Chemists at the US department of Energy's Los Alamos National Laboratory have discovered a new reaction process that may prove to be a solution to some of the most serious storage problems. The goal of the team is to create uranium, thorium and plutonium compounds that are environmentally friendly and harder to use as weapons.

Plutonium is chemically reactive with water vapour in the air. In fact, plutonium metal powder can catch fire if it's not constantly bathed in an inert gas, such as argon. Plutonium metal can also be easily dissolved in water which means there is a potential for environmental and safety problems if it is not treated and contained properly.

To address plutonium's storage challenges, scientists Kent Abney and Anthony Lupinetti are looking at new ways to combine actinides with the element boron.

It has long been known that plutonium and boron, could be combined to create a very stable and insoluble compound, plutonium boride. However, until now this could only be done at extremely high temperatures, over 3,000 degrees centigrade.The process was also time-consuming.

In order to get the two elements to mix, something they don't do easily, they would have to be melted at very high temperature, cooled, then ground into a powder, then mixed and melted again. Sometimes this process would have to be done over and over to achieve even mixing.

Abney and Lupinetti have short-cutted this laborious task and developed a reactive process that takes place at lower temperatures, between 400 and 800 degrees centigrade and is relatively quick.

Hazard-disposal

"We're using reactive compounds to overcome the problems of working these very complex reactions that involve double-decomposition, or the double-breakdown of compounds into simpler compounds or elements," says Lupinetti. "We've been able to do reactions at much lower temperatures, in the 500-800 degrees centigrade range."

The end result of a uranium tetra-chloride reaction with magnesium-diboride is uranium boride mixed with a magnesium chloride. The latter salt is easily washed away, leaving behind the uranium-boride, a compound that is stable and insoluble. In addition, actinides mixed with boron, which readily absorbs neutrons, are not easily converted to their pure form, making them harder to use in weapons.

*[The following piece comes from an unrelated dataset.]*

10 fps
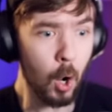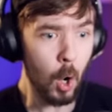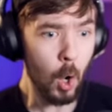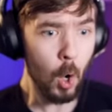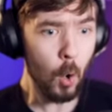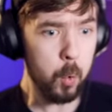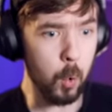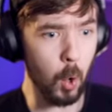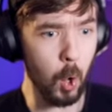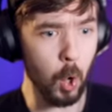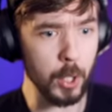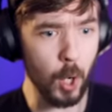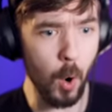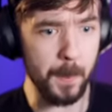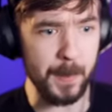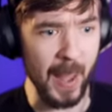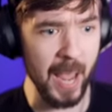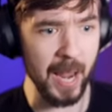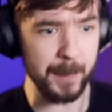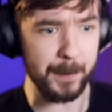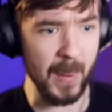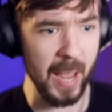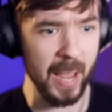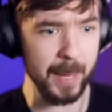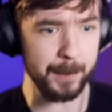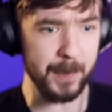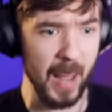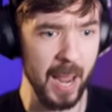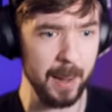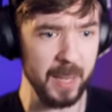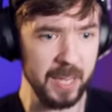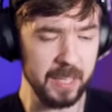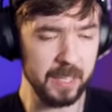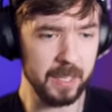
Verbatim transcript: Ooh, you big, big baby.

The amounts of material used in the research was small, with the reactions taking place in a small sealed quartz tube. This tube, under vacuum to remove all gases and water vapour, was heated in a small electric furnace over a period of one to five days with a three-day cool- down process. The resultant compounds were later analysed via X-ray.

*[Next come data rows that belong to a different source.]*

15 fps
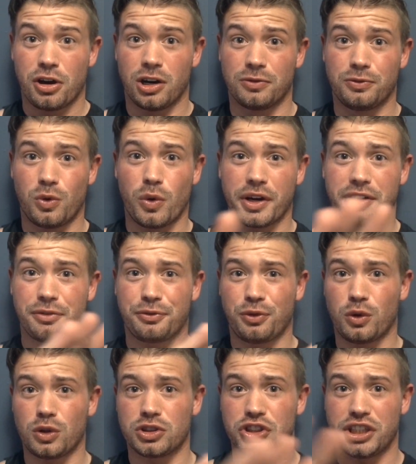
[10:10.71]
Avoid
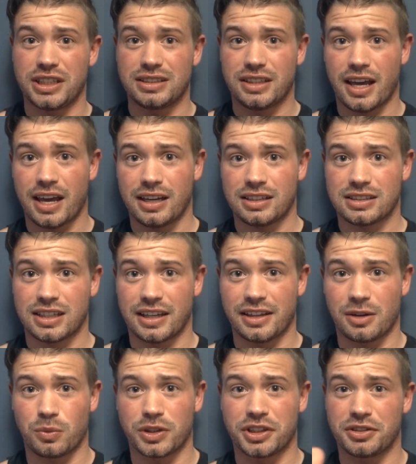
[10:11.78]
full cheat days, and
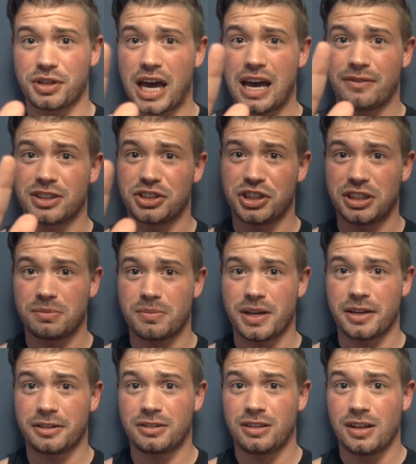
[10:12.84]
then when you have a cheat
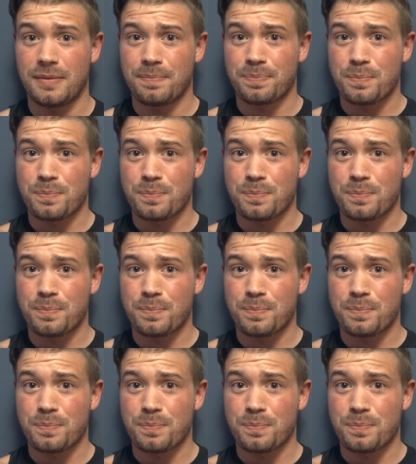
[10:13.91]
meal,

"We're interested in synthesising actinide materials that have well-known properties, and have an important impact on our storage problems, using new methods and new materials," says Abney. "With the goal of finding processes that are easier to do and with end results that provide the country with a better way to store our surplus nuclear materials."

"It's a very young field," says Lupinetti. "We're still discovering what the rules are in combining these things, using the entire periodic chart and wide variations of temperature with unusual materials like high-temperature solvents, there are so many variables, we're all really learning this together, so it's very exciting science."

Abney and Lupinetti are exploring ways to use readily available compounds to get the actinide-boron reactive temperatures even lower. They're using unique materials as solvents, like lithium chloride and potassium chloride. These melt at temperatures around 350 degrees centigrade when mixed in equal amounts.